_Task item:_ Quote the records beneath, complete and exact. Leave out images.

#### Records for the exercise

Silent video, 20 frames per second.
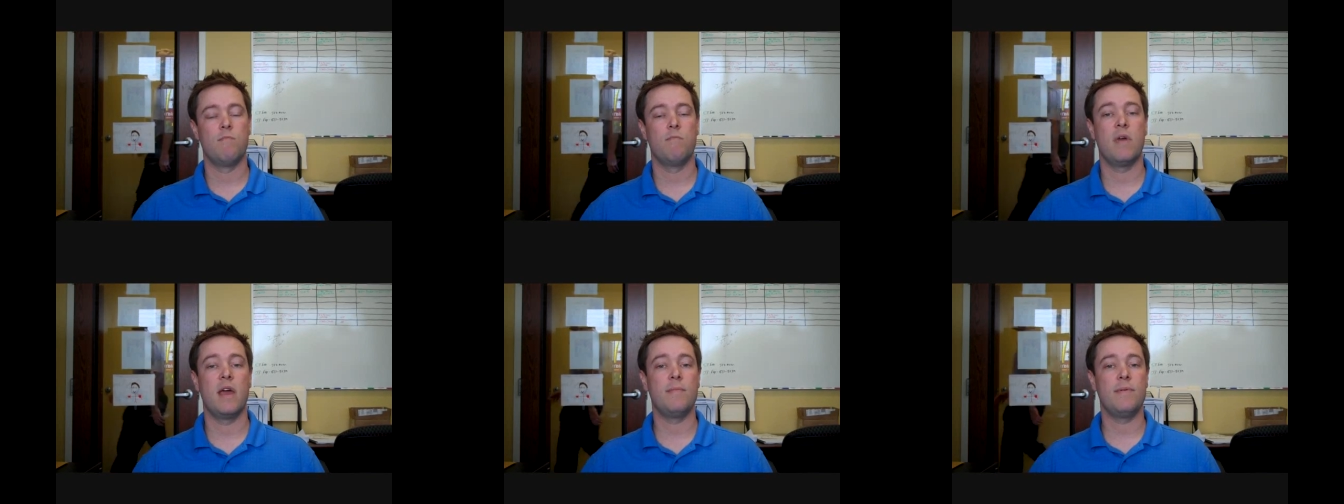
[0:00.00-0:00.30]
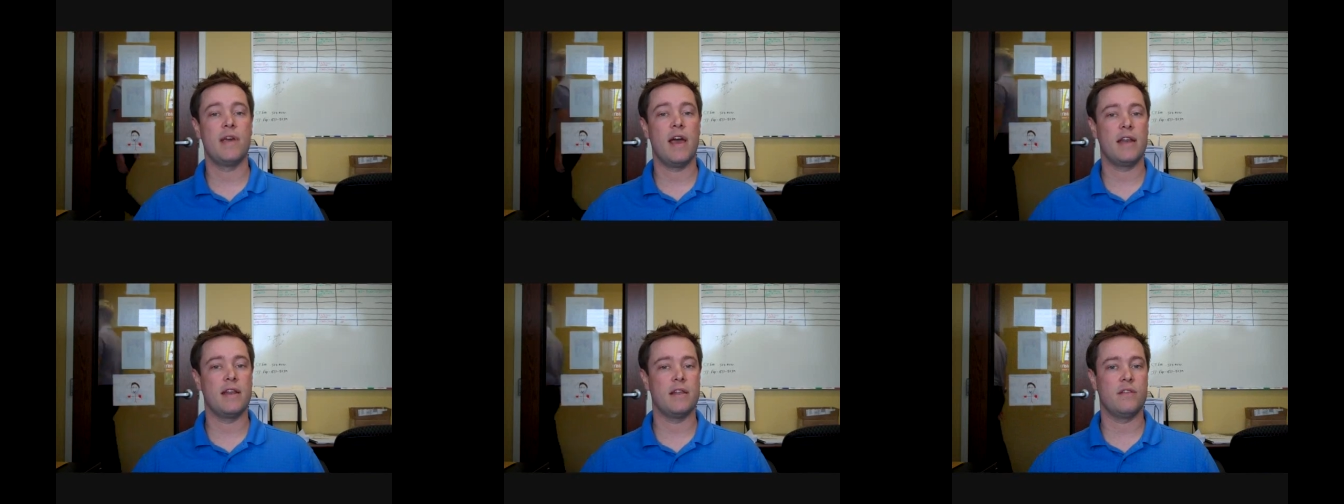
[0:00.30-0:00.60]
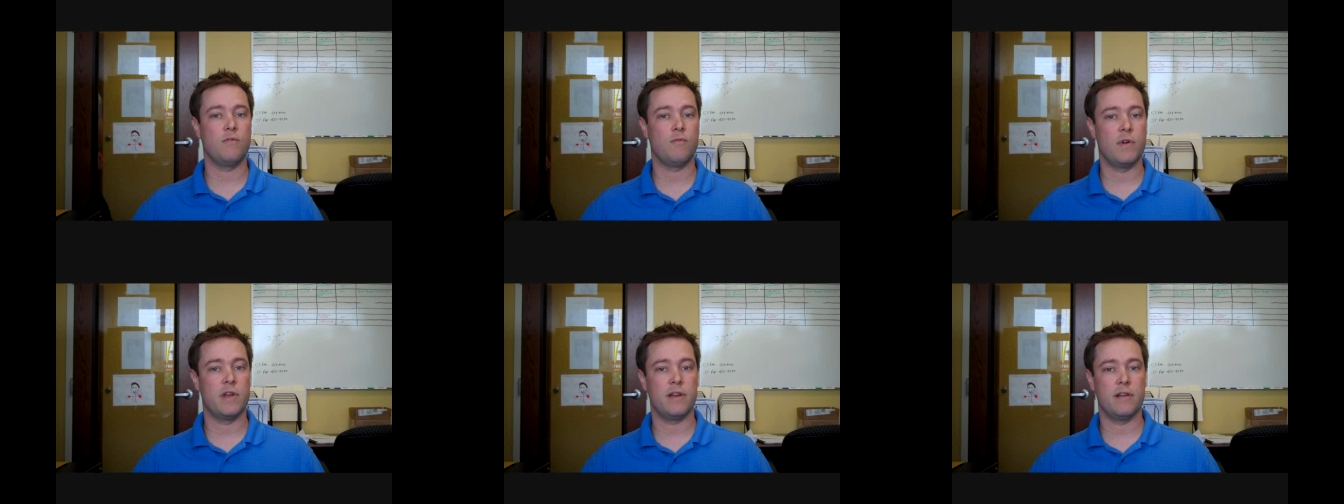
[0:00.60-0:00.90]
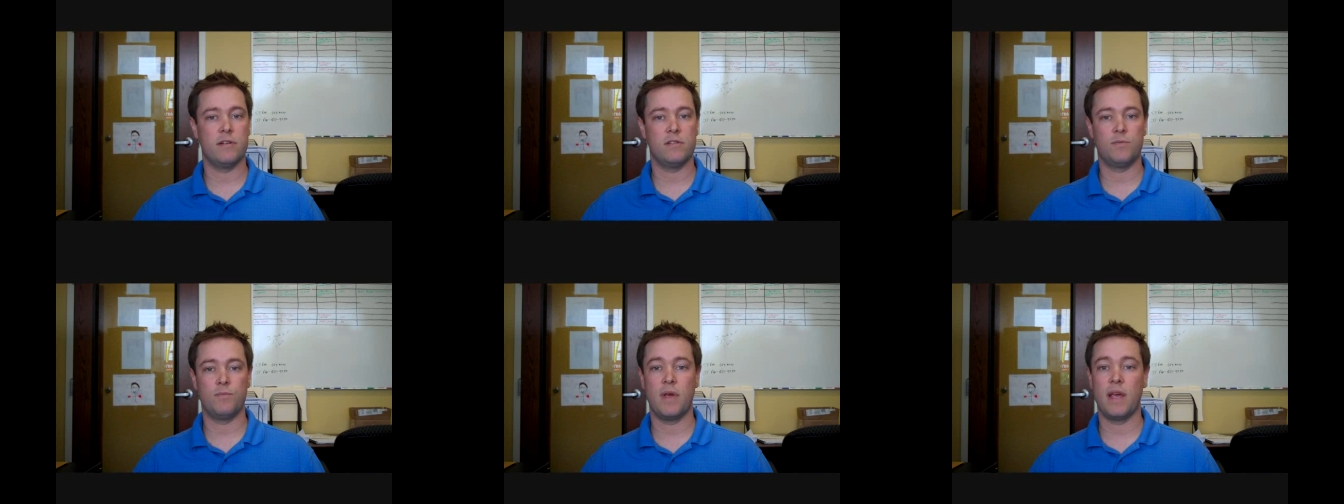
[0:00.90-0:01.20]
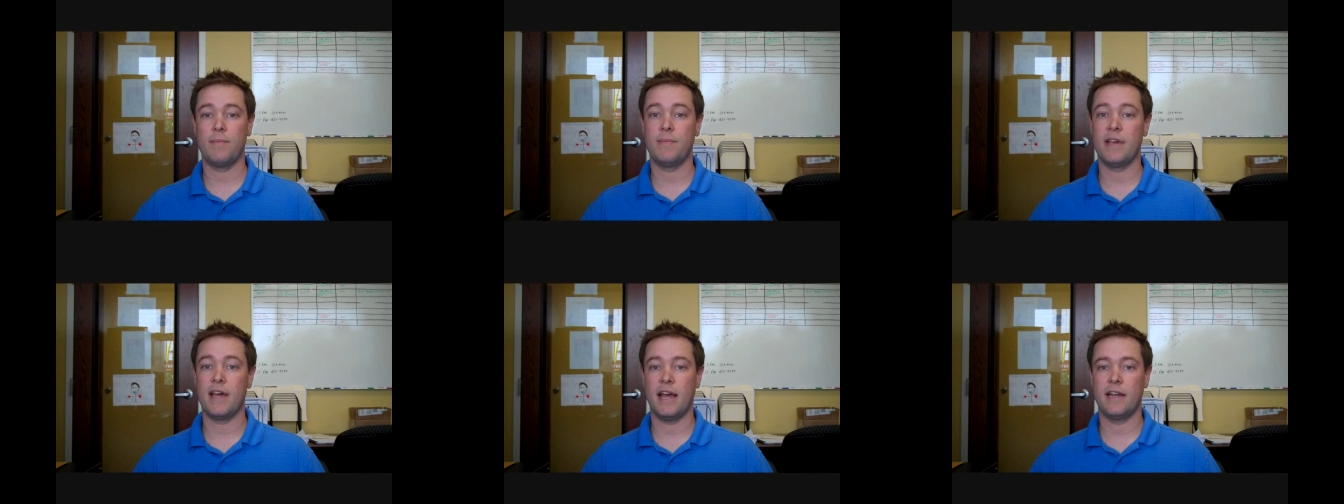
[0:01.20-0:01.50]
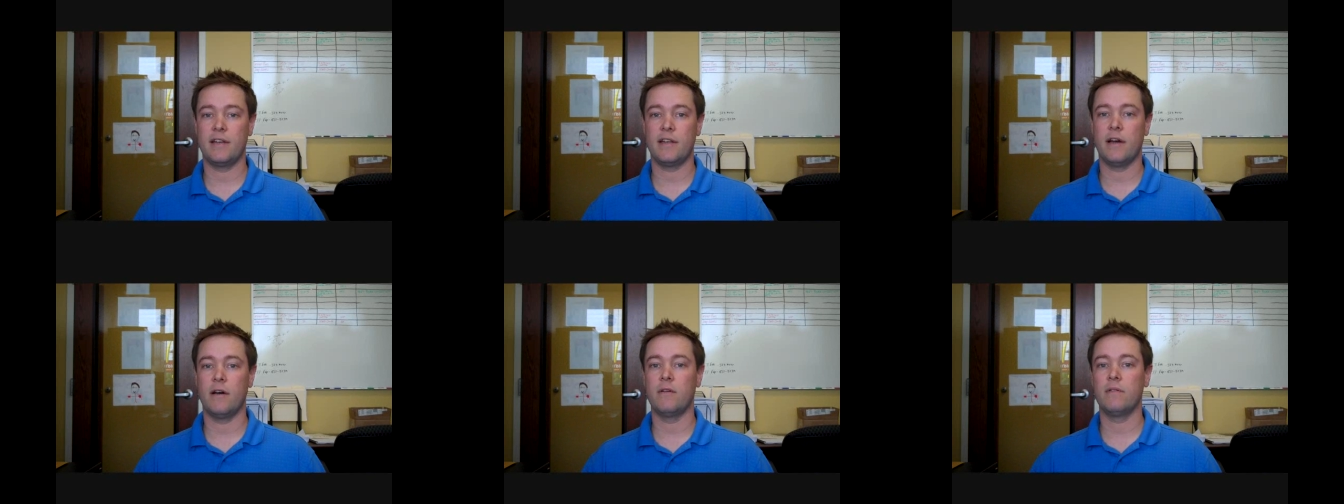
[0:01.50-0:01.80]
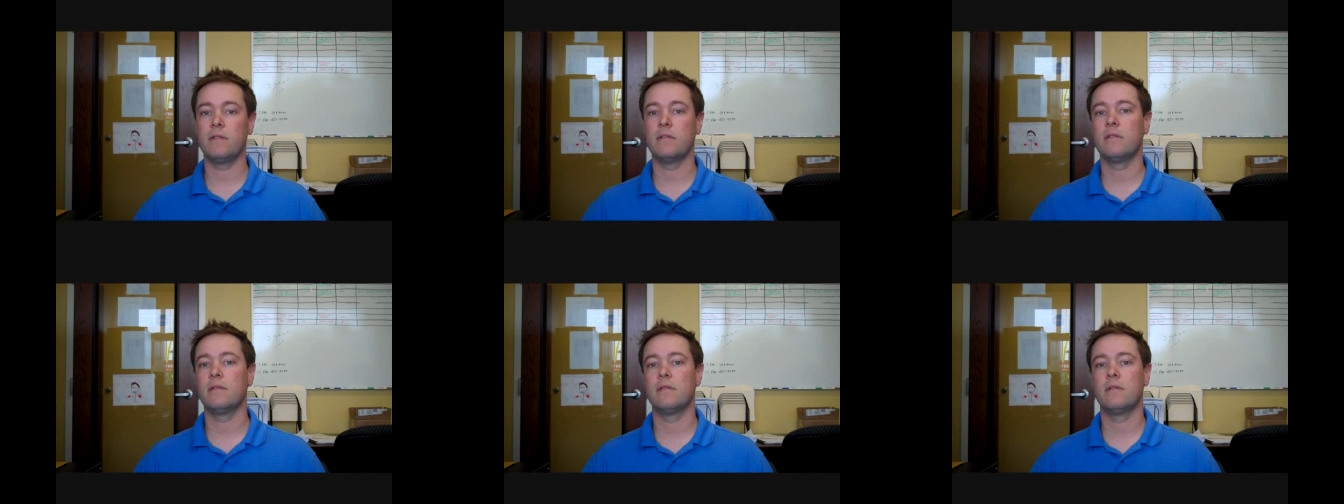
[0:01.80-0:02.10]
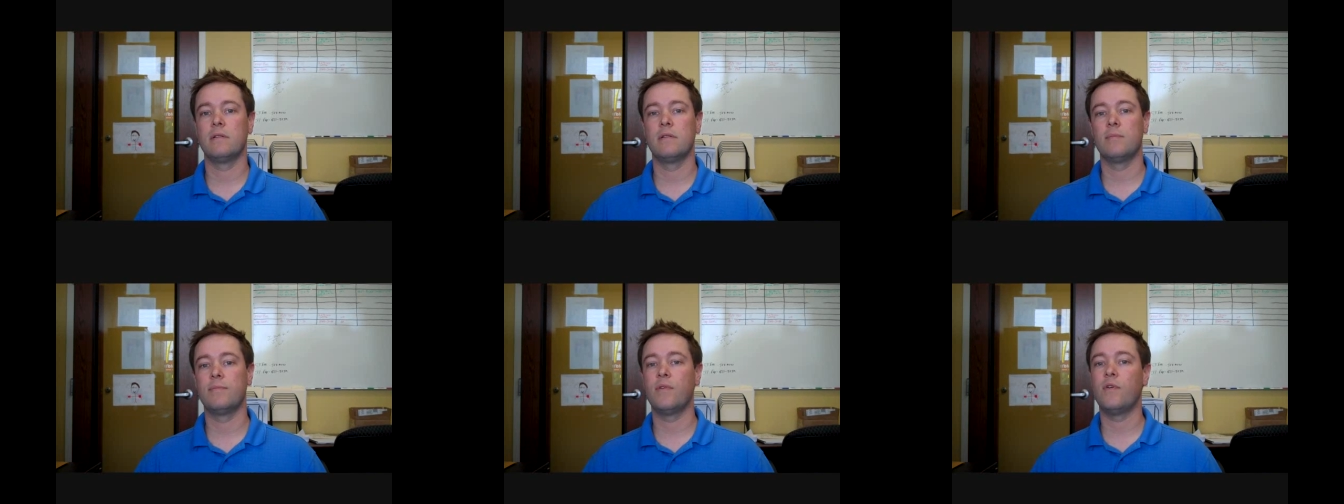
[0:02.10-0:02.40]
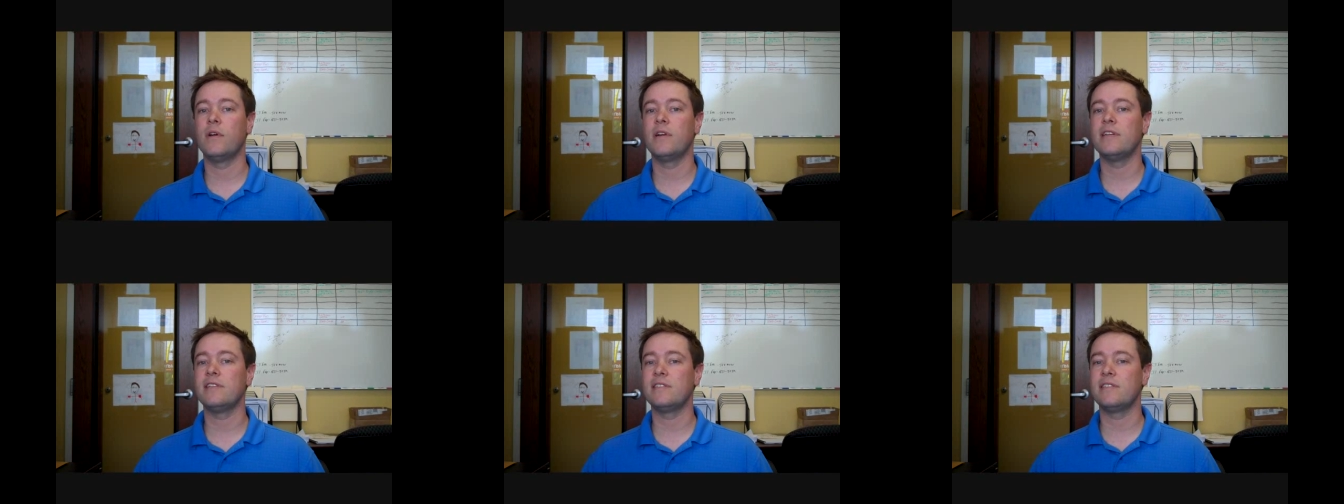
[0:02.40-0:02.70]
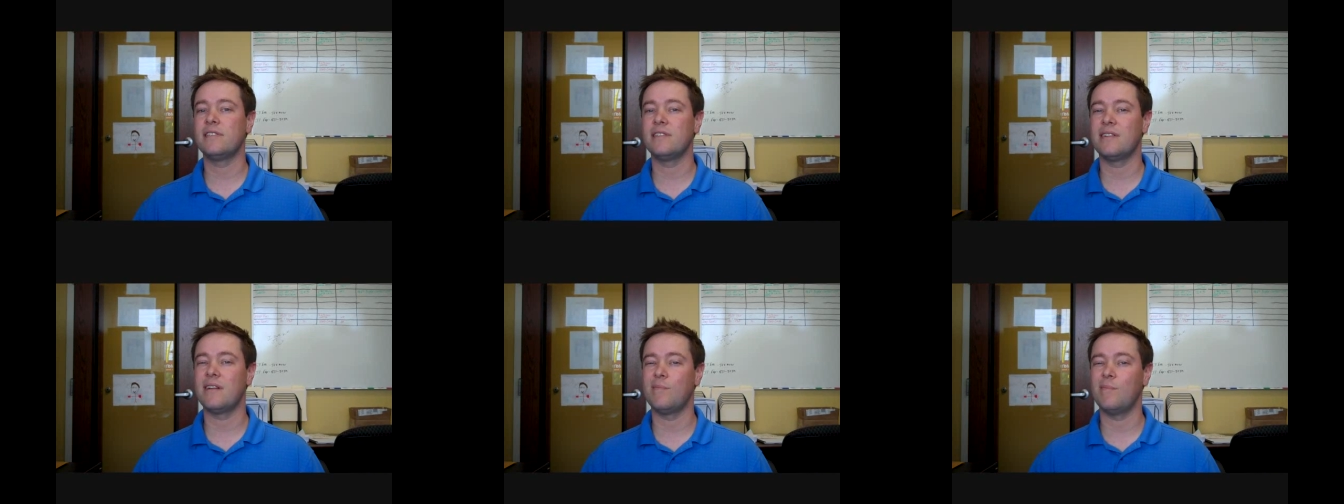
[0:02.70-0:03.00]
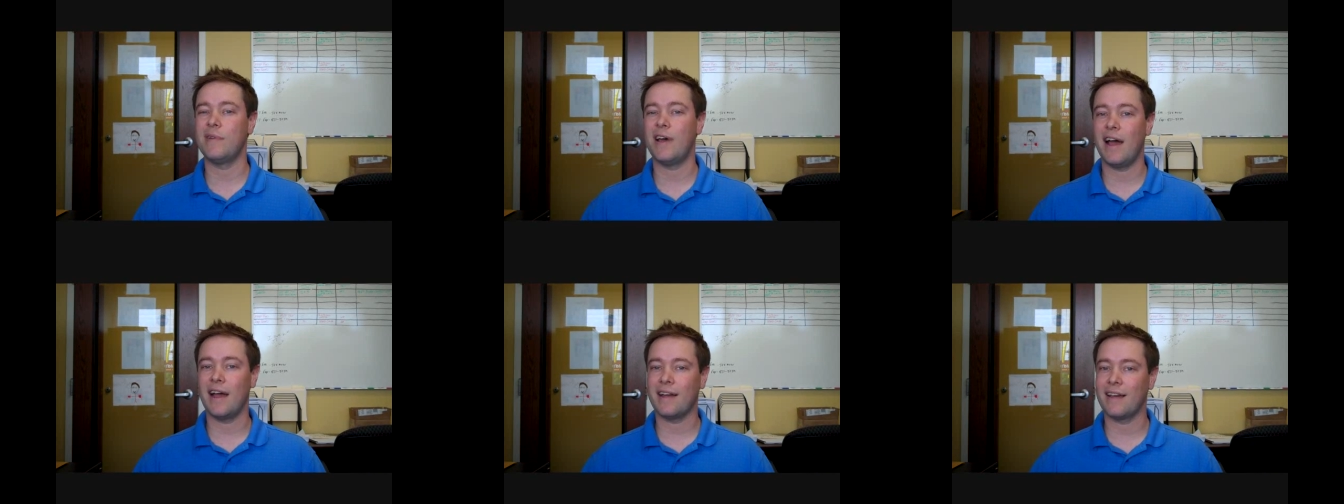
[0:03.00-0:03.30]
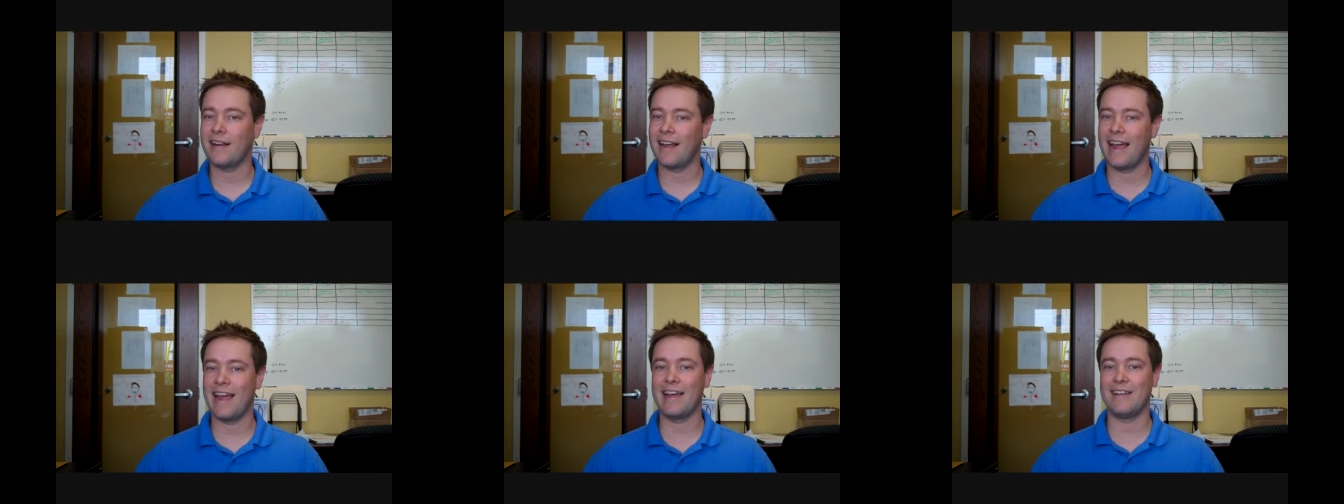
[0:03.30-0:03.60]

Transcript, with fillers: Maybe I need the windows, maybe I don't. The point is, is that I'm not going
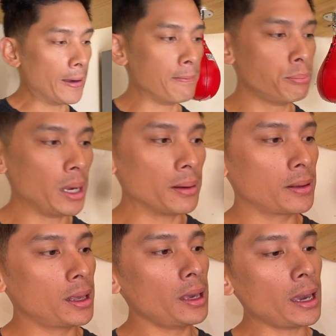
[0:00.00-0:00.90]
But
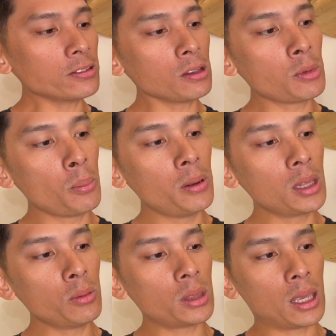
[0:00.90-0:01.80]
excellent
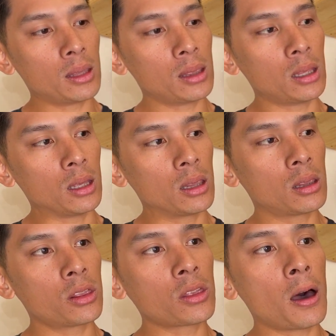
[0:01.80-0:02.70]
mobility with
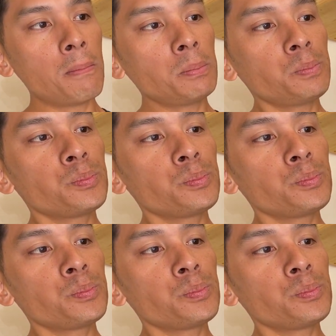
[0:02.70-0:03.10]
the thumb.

########

_Problem solution:_
Silent video, 20 frames per second.
[0:00.00-0:00.30]
[0:00.30-0:00.60]
[0:00.60-0:00.90]
[0:00.90-0:01.20]
[0:01.20-0:01.50]
[0:01.50-0:01.80]
[0:01.80-0:02.10]
[0:02.10-0:02.40]
[0:02.40-0:02.70]
[0:02.70-0:03.00]
[0:03.00-0:03.30]
[0:03.30-0:03.60]

Transcript, with fillers: Maybe I need the windows, maybe I don't. The point is, is that I'm not going
[0:00.00-0:00.90]
But
[0:00.90-0:01.80]
excellent
[0:01.80-0:02.70]
mobility with
[0:02.70-0:03.10]
the thumb.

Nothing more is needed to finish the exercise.